« Isolation », premier opus du « Cycle cosmologique subjectif » de Greg Egan, a les défauts que l'on peut attendre de la plupart des romans labellisés "hard science": un style un peu froid, des explications scientifiques qui peuvent vite devenir envahissantes et un intérêt somme toute limité pour les personnages. Il faut accepter le fait que l'on est devant de la littérature d'idées. Et de ce côté là, Egan assure. Méchamment même.
Tandis que Nick, le héros, plonge toujours plus profondément dans l'équanimité parfaite offerte par ses mods, nanomachines pouvant câbler le cerveau humain dans à peu près n'importe quelle configuration, le lecteur ne peut s'empêcher de ressentir un certain malaise, une envie jalouse ou un mélange pervers des deux: tout est possible, à condition de cibler les bons neurones. L'Homme peut se recréer à l'envi, se connecter à toutes les sources d'information imaginables, supprimer les sentiments qu'il juge inutiles, asservir ses semblables ou les libérer du vide de leur existence. Le mod devient source de plaisir infini, nouvelle théorie de l'évolution à l'échelle d'une vie, nouveau Dieu de synthèse. Le héros semble ainsi s'affadir mais pose toujours les bonnes questions, celles qui forceront le lecteur à interroger sa propre notion d'humanité.
Mais cela n'est encore rien comparé à ce qui rend le roman totalement unique et vertigineux: la maitrise des lois quantiques. Cette fois, tout devient possible à un niveau universel. Le mod ultime... Je ne saurai trop vous conseiller de lire un ou deux livres de vulgarisation quantique avant d'aborder « Isolation ». Même sans cela, la compréhension restera possible, mais vous passerez à côté de ce vertige qui étreint celui qui constate l'horrible cohérence des ambitions d'Egan. Jamais je n'aurais cru qu'un livre de fiction irait aussi loin dans l'exploration de la nature physique de la réalité, non pas en usant de poésie ou de spiritualité, mais bien en explorant systématiquement, jusqu'à la folie, tous les chemins sous-entendus par la théorie quantique moderne. Les voies de l'être sont innombrables, toute chose est à la fois une et multiple.
Je suis devant mon clavier en train d'écrire ce foutu compte-rendu et je me rends compte que je ne peux pas vraiment partager avec vous la puissance de ce que j'ai ressenti.
Je voulais écrire un foutu compte-rendu mais, me rendant compte de l'impuissance de ma prose à partager efficacement mes impressions de lecture, j'ai plutôt décidé de mater le DVD d'Insidious 2.
Je crois que je passe trop de temps sur Senscritique.

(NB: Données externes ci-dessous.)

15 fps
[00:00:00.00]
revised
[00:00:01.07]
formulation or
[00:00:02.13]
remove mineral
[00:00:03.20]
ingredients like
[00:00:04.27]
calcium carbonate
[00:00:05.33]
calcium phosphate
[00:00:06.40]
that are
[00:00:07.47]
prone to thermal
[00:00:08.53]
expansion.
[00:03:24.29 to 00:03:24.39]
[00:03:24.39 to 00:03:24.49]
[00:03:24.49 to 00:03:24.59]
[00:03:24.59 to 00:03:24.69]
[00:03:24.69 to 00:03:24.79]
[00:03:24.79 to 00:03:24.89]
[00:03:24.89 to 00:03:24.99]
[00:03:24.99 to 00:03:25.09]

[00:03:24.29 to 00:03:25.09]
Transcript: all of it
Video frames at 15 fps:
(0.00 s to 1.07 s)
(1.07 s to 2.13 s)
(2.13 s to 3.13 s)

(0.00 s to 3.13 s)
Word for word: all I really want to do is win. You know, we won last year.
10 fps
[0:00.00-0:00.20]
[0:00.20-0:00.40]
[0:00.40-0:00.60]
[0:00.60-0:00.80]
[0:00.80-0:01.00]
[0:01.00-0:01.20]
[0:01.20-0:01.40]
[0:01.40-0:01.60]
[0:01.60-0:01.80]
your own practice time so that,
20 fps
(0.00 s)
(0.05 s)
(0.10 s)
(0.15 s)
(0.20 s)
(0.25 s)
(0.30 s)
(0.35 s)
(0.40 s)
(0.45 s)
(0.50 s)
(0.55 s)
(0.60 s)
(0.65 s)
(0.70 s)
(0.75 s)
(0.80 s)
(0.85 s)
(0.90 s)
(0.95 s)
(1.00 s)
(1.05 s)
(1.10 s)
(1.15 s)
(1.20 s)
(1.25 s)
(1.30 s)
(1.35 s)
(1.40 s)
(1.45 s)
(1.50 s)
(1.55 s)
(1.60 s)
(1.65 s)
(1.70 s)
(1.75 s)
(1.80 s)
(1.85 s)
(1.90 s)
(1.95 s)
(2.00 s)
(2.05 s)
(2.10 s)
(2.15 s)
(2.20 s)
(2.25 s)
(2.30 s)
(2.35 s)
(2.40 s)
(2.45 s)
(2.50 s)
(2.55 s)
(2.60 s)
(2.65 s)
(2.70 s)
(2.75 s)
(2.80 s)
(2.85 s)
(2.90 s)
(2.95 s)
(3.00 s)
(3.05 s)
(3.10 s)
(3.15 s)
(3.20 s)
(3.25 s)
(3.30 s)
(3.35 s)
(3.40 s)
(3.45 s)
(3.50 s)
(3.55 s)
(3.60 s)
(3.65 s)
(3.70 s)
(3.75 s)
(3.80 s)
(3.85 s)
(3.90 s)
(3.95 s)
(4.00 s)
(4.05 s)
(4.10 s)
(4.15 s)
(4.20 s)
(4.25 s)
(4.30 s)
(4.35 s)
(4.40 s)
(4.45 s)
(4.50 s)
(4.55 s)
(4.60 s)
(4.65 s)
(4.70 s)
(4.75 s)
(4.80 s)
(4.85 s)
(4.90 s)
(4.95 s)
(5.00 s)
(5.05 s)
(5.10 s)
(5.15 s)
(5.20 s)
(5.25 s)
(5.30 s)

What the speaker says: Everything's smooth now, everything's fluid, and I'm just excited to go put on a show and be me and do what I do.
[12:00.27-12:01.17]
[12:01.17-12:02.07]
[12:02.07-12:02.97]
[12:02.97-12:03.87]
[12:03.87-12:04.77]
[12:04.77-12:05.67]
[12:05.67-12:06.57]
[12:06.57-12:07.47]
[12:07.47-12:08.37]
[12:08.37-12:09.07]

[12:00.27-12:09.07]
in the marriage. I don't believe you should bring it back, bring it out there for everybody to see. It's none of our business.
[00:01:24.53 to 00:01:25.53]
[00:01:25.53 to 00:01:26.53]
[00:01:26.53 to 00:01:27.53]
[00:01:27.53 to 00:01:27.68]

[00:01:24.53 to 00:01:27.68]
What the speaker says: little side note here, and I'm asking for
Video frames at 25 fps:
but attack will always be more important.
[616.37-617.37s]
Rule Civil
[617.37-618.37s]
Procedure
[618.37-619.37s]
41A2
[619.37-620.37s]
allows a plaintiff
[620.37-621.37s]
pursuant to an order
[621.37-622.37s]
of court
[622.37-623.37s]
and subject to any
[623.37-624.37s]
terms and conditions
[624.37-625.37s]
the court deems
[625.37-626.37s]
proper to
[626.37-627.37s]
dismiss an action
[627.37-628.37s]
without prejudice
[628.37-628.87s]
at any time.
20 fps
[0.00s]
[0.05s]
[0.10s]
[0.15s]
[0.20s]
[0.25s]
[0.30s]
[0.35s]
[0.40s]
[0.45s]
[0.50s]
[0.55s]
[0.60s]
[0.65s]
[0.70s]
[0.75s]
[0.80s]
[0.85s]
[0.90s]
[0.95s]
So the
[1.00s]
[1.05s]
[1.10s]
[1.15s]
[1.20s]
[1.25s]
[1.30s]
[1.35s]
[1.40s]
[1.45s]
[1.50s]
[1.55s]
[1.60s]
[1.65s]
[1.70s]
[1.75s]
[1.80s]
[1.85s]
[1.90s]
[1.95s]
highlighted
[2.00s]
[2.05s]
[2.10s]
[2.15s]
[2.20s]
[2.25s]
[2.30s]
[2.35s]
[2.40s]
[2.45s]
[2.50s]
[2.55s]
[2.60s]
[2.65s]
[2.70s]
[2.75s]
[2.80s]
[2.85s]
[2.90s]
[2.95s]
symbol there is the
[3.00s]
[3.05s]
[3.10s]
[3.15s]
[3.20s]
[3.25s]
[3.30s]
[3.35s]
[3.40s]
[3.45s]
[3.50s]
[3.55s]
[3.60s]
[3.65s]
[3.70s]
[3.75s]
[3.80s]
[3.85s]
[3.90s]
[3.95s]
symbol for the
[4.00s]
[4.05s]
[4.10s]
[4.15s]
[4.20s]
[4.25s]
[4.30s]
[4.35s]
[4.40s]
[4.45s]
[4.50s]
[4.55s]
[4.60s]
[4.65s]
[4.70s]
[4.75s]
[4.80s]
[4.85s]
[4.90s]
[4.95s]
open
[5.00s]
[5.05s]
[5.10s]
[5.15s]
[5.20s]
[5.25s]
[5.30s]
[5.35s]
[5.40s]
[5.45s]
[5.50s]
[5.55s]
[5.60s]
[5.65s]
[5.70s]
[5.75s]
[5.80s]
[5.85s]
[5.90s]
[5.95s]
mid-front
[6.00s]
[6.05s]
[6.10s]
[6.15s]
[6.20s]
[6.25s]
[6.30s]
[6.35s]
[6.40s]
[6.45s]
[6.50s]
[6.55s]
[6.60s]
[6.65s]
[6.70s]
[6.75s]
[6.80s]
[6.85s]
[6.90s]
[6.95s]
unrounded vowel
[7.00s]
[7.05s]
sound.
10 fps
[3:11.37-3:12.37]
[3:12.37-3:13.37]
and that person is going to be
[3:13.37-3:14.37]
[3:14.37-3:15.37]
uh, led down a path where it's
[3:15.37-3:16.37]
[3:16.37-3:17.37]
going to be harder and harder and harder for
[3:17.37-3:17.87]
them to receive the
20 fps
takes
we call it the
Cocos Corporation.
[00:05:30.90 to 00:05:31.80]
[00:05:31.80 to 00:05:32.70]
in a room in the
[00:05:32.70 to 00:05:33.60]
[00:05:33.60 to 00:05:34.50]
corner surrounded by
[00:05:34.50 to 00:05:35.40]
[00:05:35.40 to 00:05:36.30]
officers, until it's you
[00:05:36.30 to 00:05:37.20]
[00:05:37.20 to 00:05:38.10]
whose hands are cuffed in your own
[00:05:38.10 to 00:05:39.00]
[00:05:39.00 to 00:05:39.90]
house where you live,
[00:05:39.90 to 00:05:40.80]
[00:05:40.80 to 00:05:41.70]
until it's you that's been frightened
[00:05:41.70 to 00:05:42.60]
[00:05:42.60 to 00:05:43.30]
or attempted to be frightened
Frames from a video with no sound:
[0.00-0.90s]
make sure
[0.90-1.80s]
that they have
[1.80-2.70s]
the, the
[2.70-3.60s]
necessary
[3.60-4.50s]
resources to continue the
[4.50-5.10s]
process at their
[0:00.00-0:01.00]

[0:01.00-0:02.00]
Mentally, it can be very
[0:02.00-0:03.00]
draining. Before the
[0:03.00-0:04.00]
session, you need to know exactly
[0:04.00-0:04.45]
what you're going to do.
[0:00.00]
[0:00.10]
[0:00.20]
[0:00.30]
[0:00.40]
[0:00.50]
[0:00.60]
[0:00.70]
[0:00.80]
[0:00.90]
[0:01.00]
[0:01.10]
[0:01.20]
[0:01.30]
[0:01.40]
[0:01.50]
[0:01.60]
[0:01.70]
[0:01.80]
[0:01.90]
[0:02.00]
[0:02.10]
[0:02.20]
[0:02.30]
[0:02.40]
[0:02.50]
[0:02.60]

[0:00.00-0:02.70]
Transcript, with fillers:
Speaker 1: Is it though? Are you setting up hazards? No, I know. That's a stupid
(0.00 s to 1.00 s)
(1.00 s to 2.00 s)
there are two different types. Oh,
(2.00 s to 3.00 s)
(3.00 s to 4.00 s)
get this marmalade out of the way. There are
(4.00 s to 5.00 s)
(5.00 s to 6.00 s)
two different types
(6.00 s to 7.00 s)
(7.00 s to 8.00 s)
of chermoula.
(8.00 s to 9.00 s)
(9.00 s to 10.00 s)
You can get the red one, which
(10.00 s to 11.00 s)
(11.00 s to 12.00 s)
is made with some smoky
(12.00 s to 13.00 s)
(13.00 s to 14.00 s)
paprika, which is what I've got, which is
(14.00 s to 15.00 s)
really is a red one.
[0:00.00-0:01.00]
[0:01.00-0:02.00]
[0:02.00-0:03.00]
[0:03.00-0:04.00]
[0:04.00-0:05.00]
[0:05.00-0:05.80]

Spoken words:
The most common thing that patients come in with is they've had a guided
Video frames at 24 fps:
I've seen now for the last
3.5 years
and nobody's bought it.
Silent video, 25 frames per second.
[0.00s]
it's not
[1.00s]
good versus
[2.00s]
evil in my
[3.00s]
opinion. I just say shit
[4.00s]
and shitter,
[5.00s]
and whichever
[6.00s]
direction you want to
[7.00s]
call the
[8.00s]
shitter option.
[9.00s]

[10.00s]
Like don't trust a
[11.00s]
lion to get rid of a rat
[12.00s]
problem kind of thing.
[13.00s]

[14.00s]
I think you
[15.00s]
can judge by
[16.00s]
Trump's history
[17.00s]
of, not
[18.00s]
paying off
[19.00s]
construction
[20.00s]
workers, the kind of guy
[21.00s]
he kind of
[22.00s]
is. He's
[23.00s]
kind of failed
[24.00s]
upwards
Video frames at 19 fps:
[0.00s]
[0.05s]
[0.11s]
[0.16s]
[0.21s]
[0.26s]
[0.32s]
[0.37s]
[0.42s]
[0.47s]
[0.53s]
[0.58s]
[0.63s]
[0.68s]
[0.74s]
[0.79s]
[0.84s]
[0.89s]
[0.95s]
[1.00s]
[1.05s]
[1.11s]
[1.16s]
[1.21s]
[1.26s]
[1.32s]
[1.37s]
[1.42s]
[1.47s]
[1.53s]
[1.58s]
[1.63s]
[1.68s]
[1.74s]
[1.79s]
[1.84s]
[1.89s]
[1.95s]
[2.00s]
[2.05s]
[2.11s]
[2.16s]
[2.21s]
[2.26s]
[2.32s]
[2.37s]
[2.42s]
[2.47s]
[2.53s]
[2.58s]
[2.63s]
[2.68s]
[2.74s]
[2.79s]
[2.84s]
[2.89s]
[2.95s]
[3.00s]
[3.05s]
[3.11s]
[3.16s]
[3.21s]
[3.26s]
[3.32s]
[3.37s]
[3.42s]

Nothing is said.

Je comptais écrire un compte-rendu de lecture sur "Isolation" de Greg Egan, mais je préfère plutôt rendre visite à un pote et partager avec lui une bouteille de whisky en parlant amèrement de tout ce que nous aurions pu être, si seulement...
Devant mon clavier, je suis soudain pris d'une irrésistible envie de téléphoner à cette amie et de lui dire, qu'en fait, j'ai toujours été amoureux d'elle, depuis le premier jour.
Je ne me suis jamais inscrit sur Senscritique. Ni même Facebook, Youtube et toutes ces conneries qui nous bouffent des heures et des jours et des mois d'existence. J'habite dans un petit village perdu dans les contreforts de l’Himalaya et je me contente de levers de soleil qui valent tous les livres, les films et les musiques dont vous pourrez jamais rêver.
Je suis en lévitation à 50 mètres au-dessus de l'Océan Indien, à mi-chemin entre la côte ouest de l'Australie et les franges sud de l'Indonésie. Des masses d'eau se soulèvent dans un concert orgiaque, se cristallisent en un palais de glace qui s'élève à ma rencontre, à la conquête de l'espace et des étoiles.
Tous ces « je » existent selon des taux de probabilité très différents, mais ils existent. La banalité de notre quotidien ne doit pas nous faire oublier les miracles qui meurent à chacun de nos abandons.